Doña Martina sniffed the air. “Someone is smoking. Was Juan with you?”

“No, dearest of duennas, he was not. I had the charming society of our compatriot, and we have been talking of our Kentucky homes till I am sure he is homesick; I know I am.”

Her sister’s face softened and she said gently: “It wasn’t exactly right for you to sit out there with him alone.”

“Wasn’t it? I am sure we know just who he is.”

“But he has not been properly presented and we know nothing about him except that his cousin married our uncle.”

“Then, please, Tina, dear, go right to your room and write to Uncle Henry to find out. It takes so long to get letters back and forth. I’m afraid he will be gone before we can begin to treat him like a relation.”

“Patty, Patty, you are perfectly irrepressible.”

“Never mind. You will write, won’t you? Please, like an angel,” and she turned a pair of appealing eyes upon her sister, eyes so wistfully tender that Doña Martina, half laughing, said:

“Well, yes, I will, if only to satisfy myself that he is all right. I’ll write to-morrow, Patty. I am too tired to-night.”

But as fate would have it, the epistle never was written, for the very next day came a letter from Mr. Beckwith himself. Doña Martina handed it over to her sister with the remark, “There are moments when I feel that the Spanish are right in never doing to-day what can be put off till to-morrow. This is an actual answer to what I might have written and didn’t. There on the last page,” and Patty read: “By the way, Mag tells me that Bob Lisle’s son is somewhere in Spain.
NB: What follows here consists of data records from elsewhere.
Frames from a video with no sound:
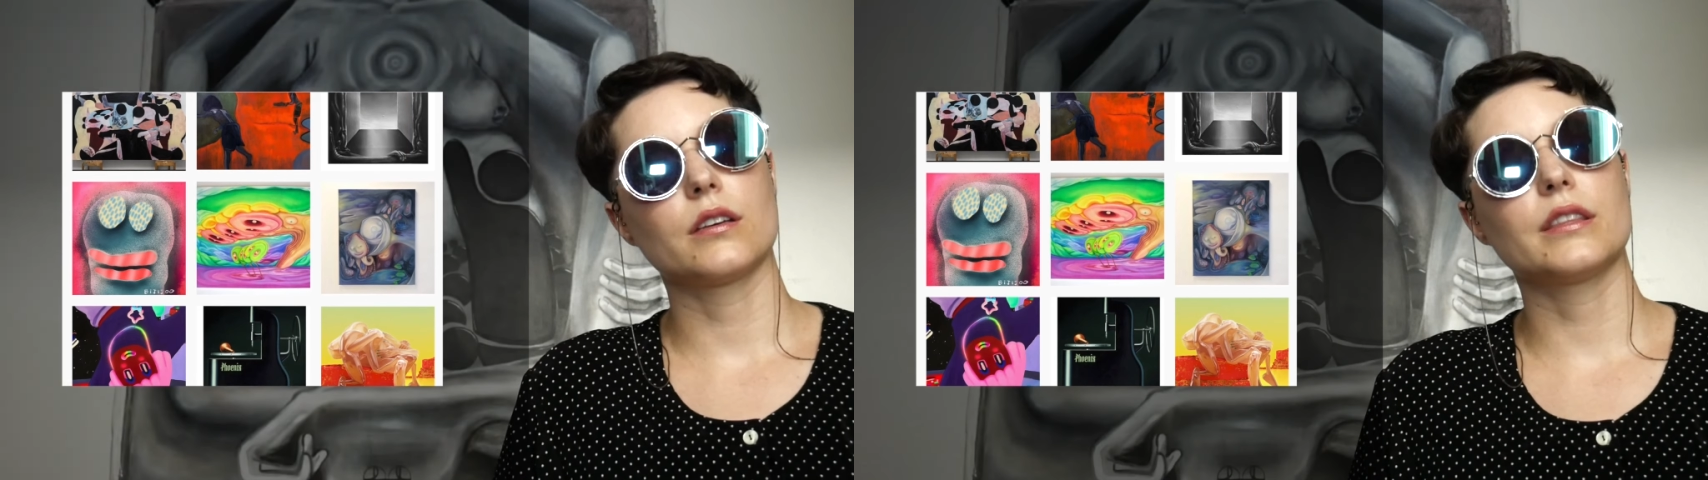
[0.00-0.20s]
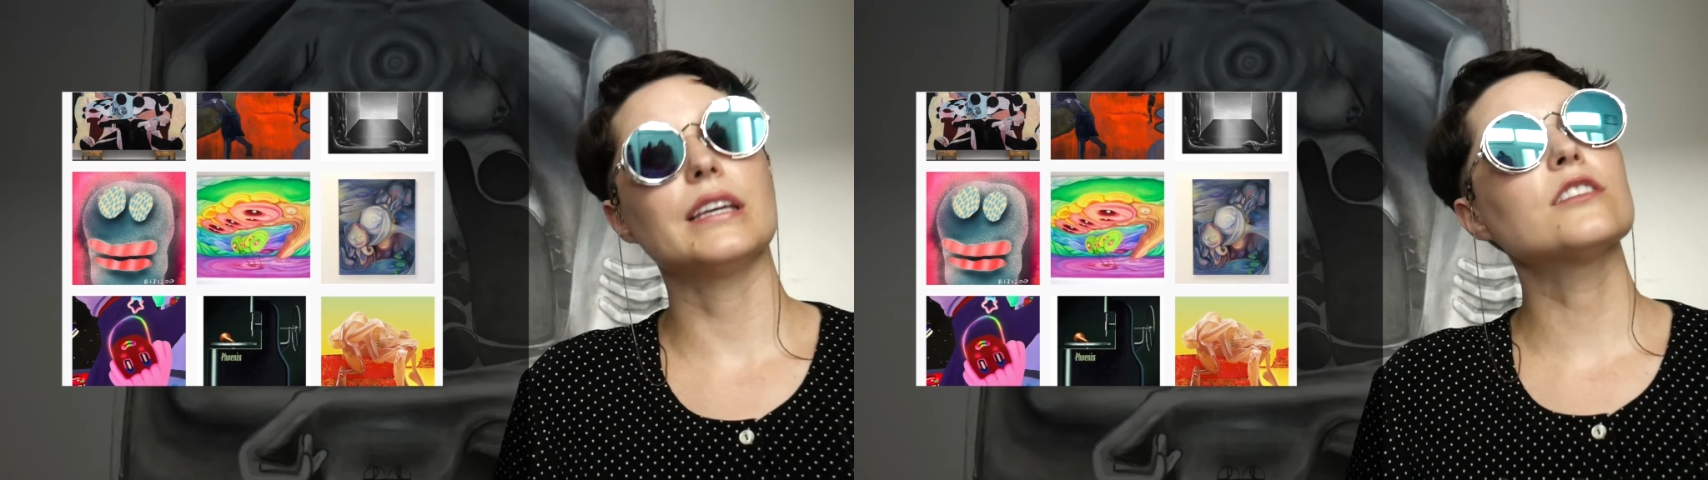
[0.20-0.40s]

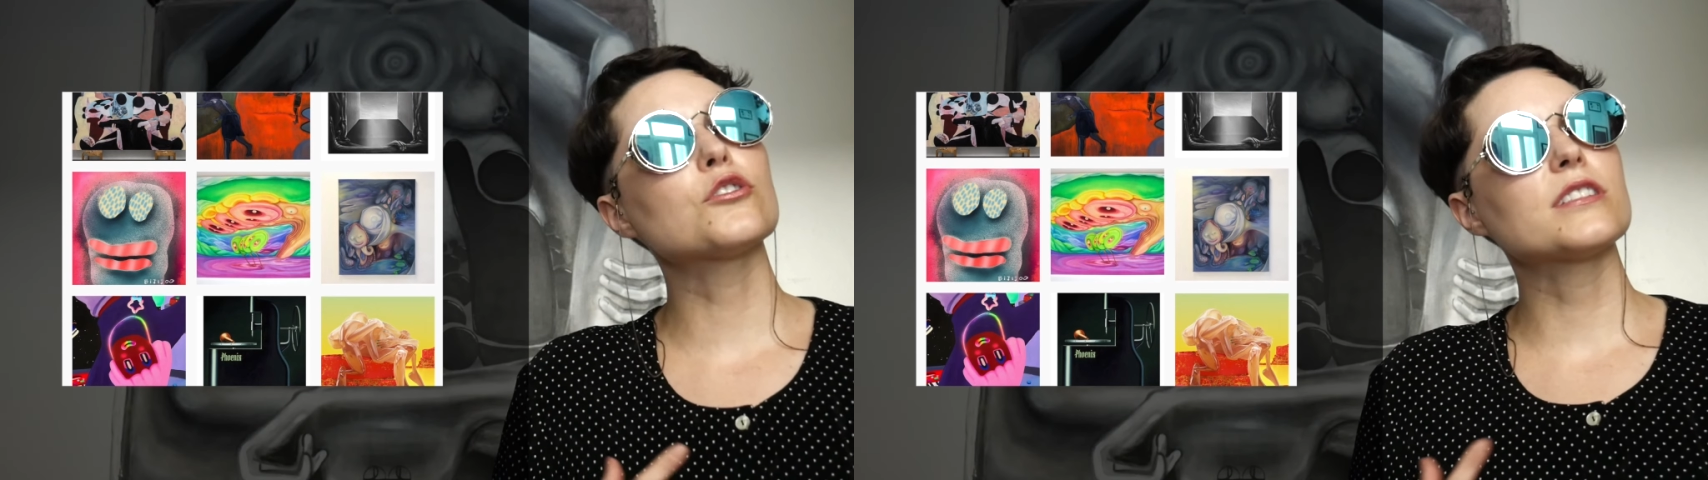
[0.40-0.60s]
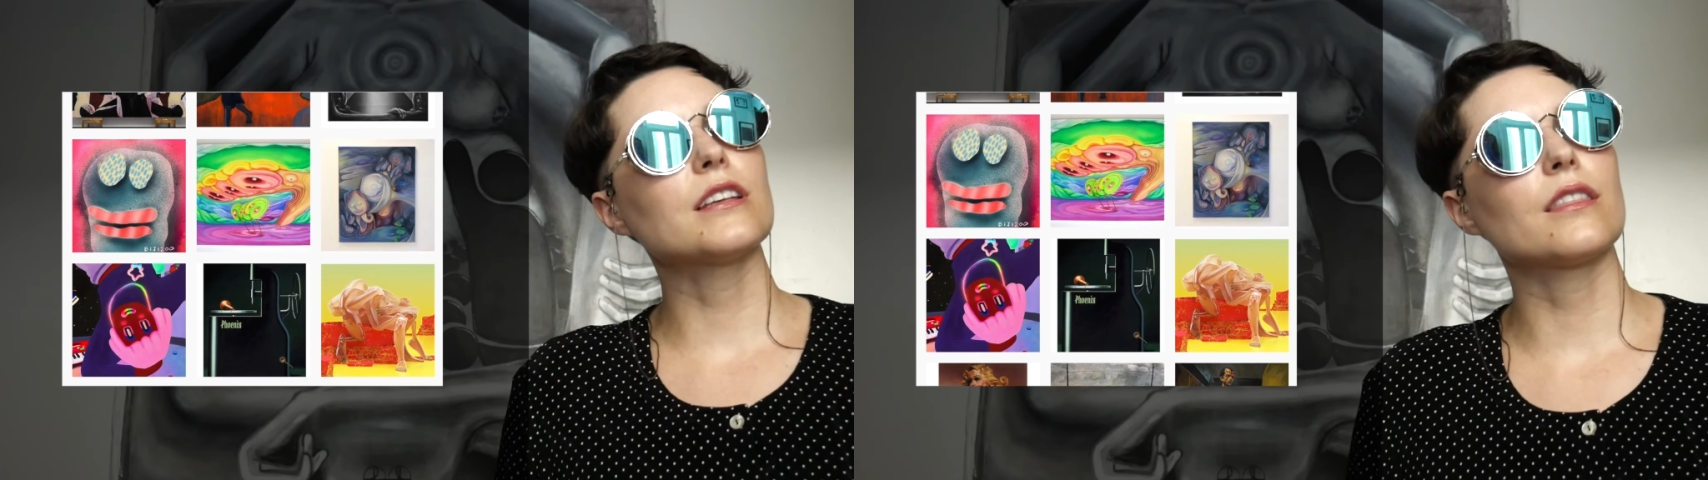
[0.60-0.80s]
The
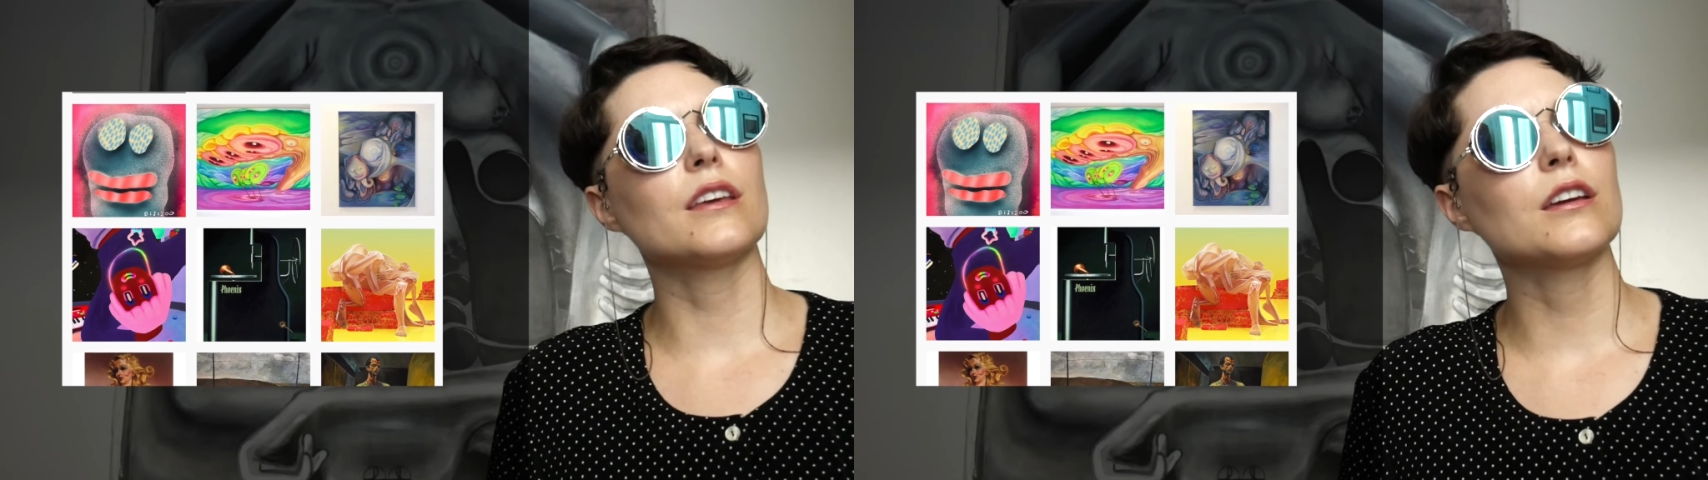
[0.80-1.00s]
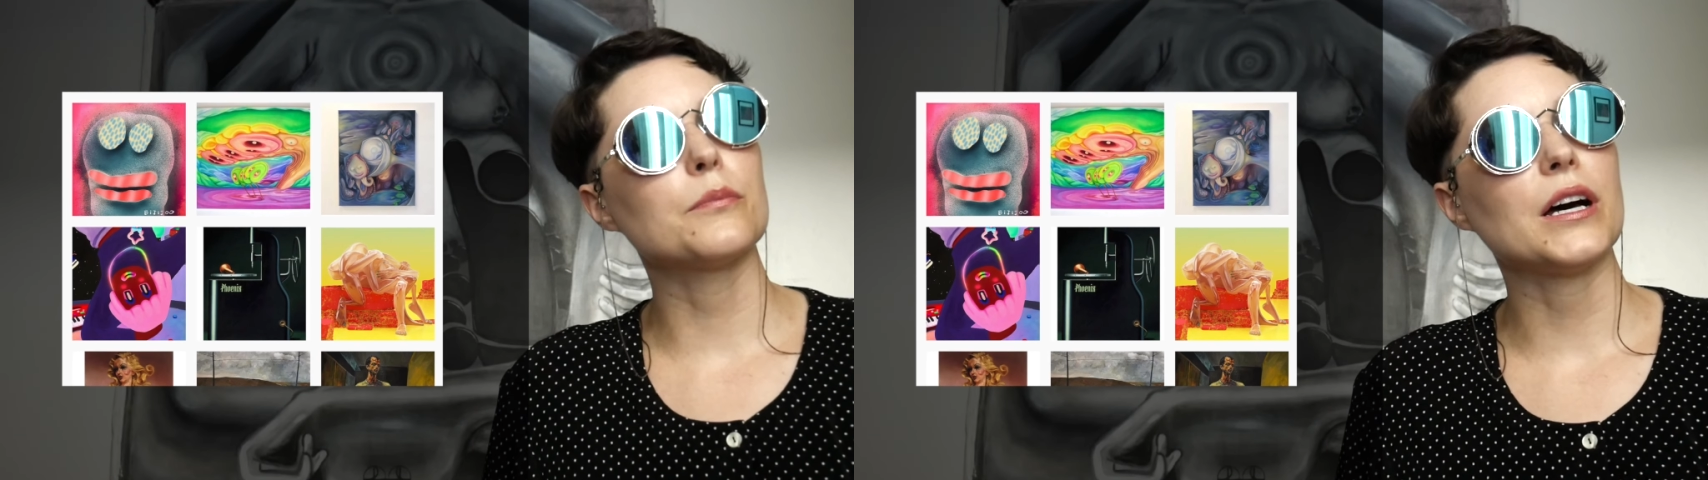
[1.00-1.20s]
interesting
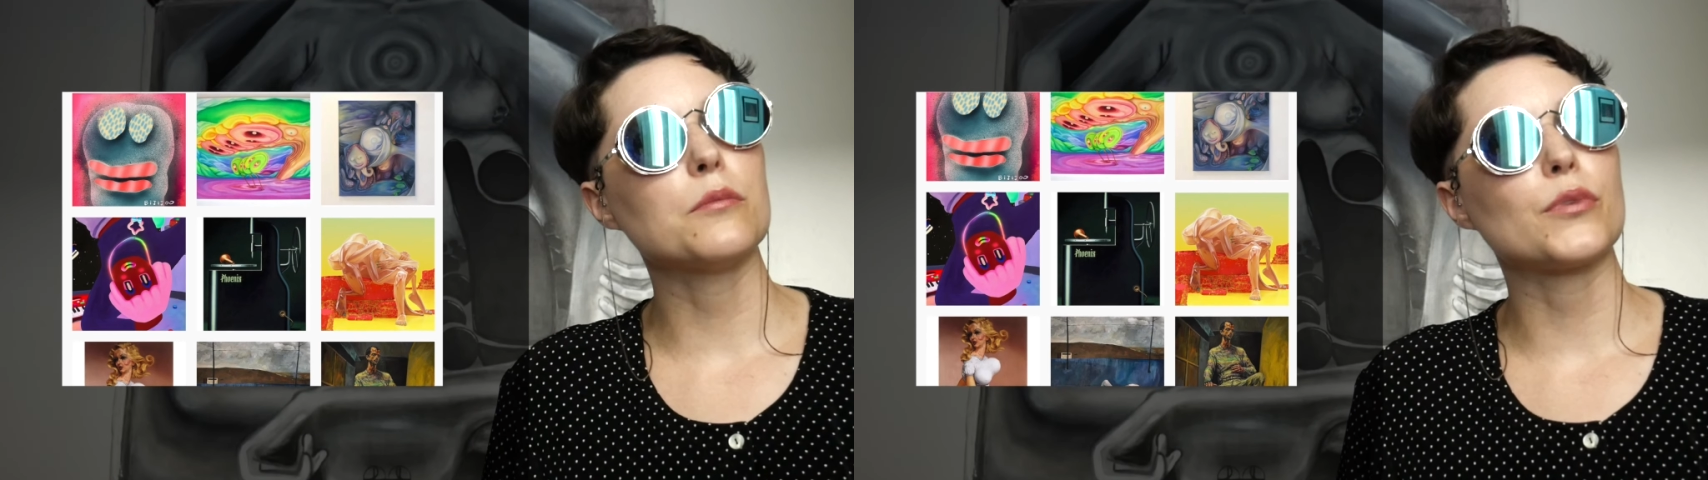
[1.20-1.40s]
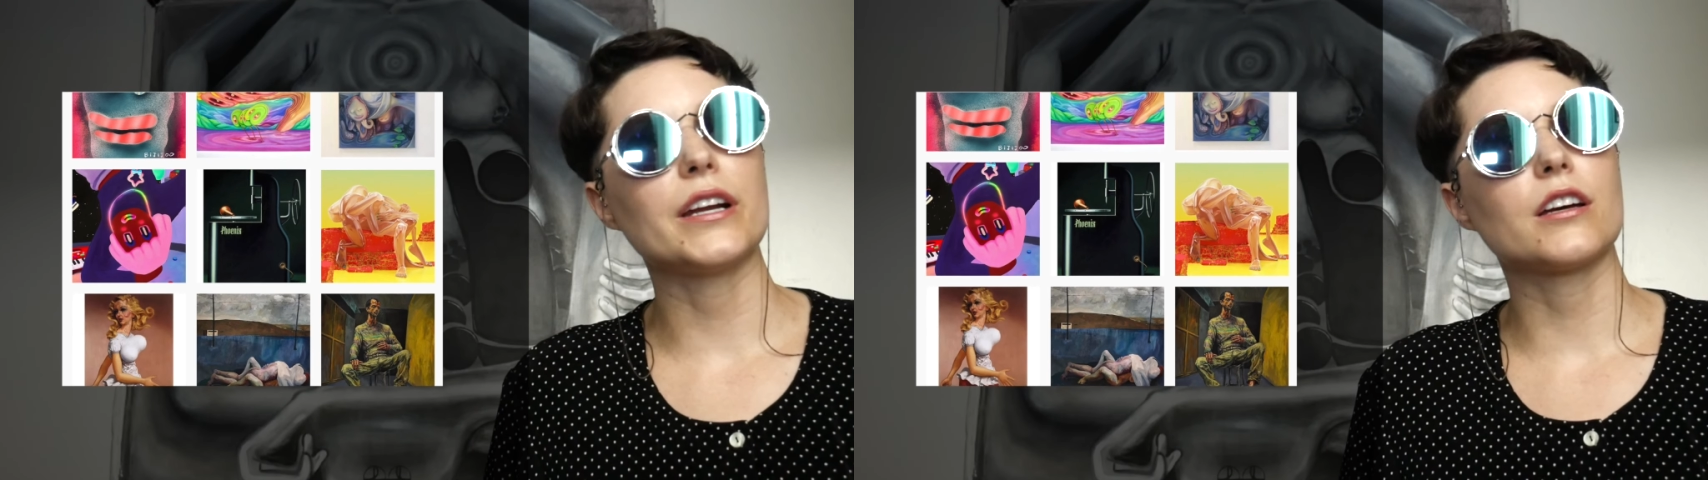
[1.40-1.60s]
thing
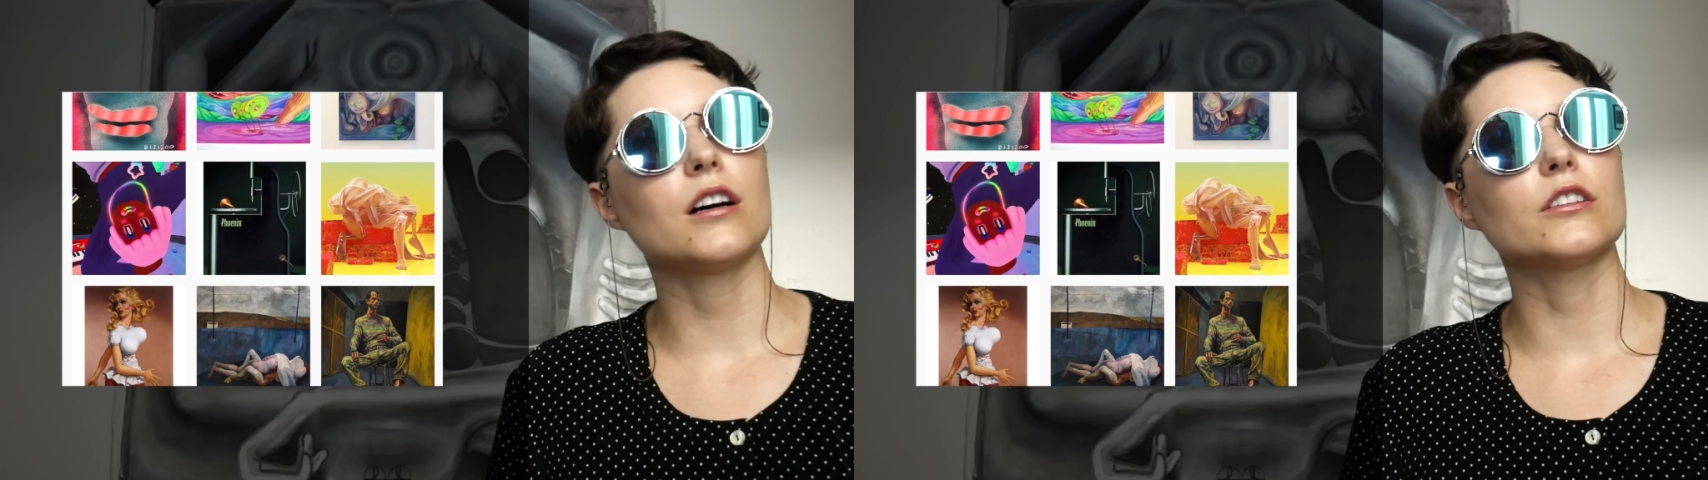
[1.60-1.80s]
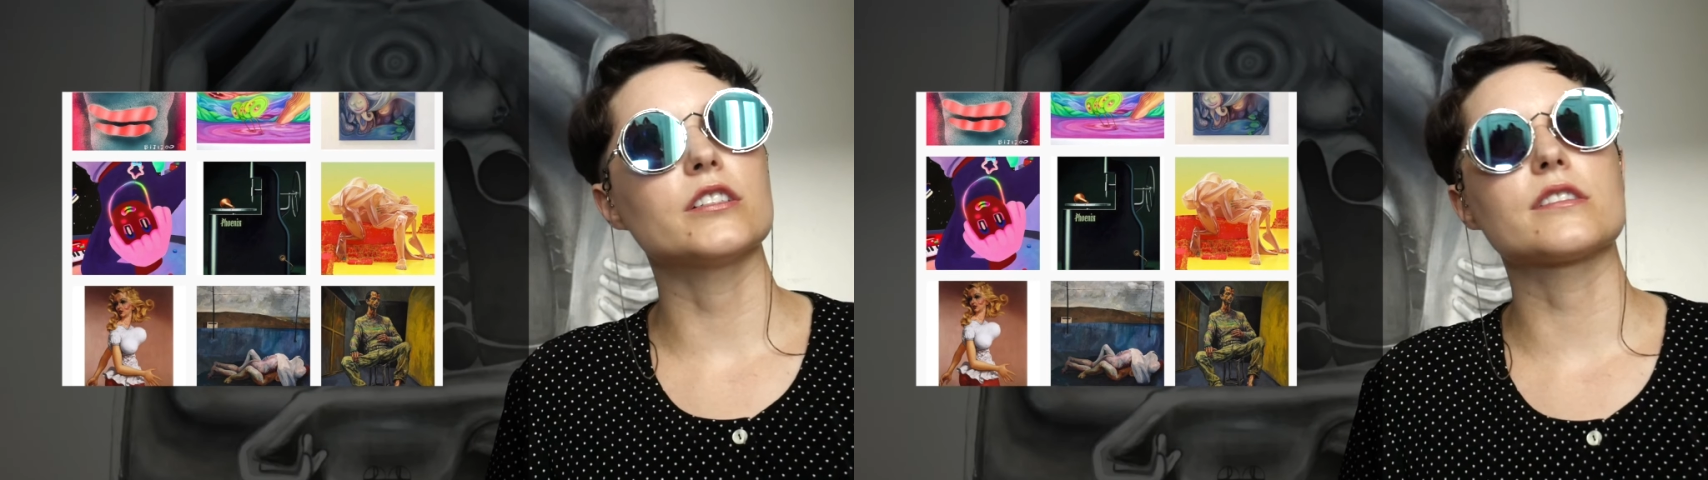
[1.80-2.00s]
about bright
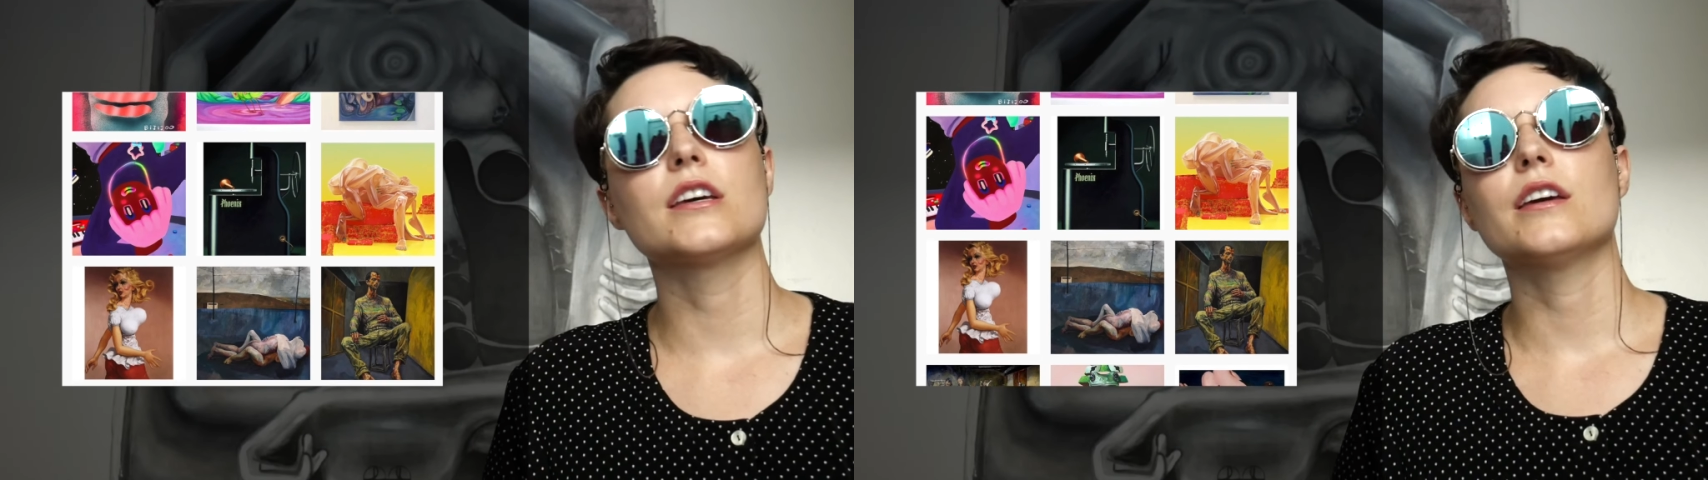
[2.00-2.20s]
colors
Of course we know it is a big place, but if you should happen to run across him do the boy a good turn if you can. He is a fine lad. His father was a great friend of mine and a better fellow never stepped. They say the son is like him, though I’ve not seen the youngster since he was in knickerbockers. He promised well then. Mag hears from him occasionally and of him from his aunt, old Mrs. Breckenridge, who lives on the Lisle place. She thinks there was never anyone like young Robert.”

“So there,” Patty ejaculated, as she slowly refolded the letter. “Well, Tina, you will be nice to him.”

“Of course, but not on your account, Mistress Patience Blake.”

“For his own sake, then?”

“Yes, and for Aunt Mag’s. I will tell Juan he is to be treated like a relative, and you know what that will mean to a Spaniard.”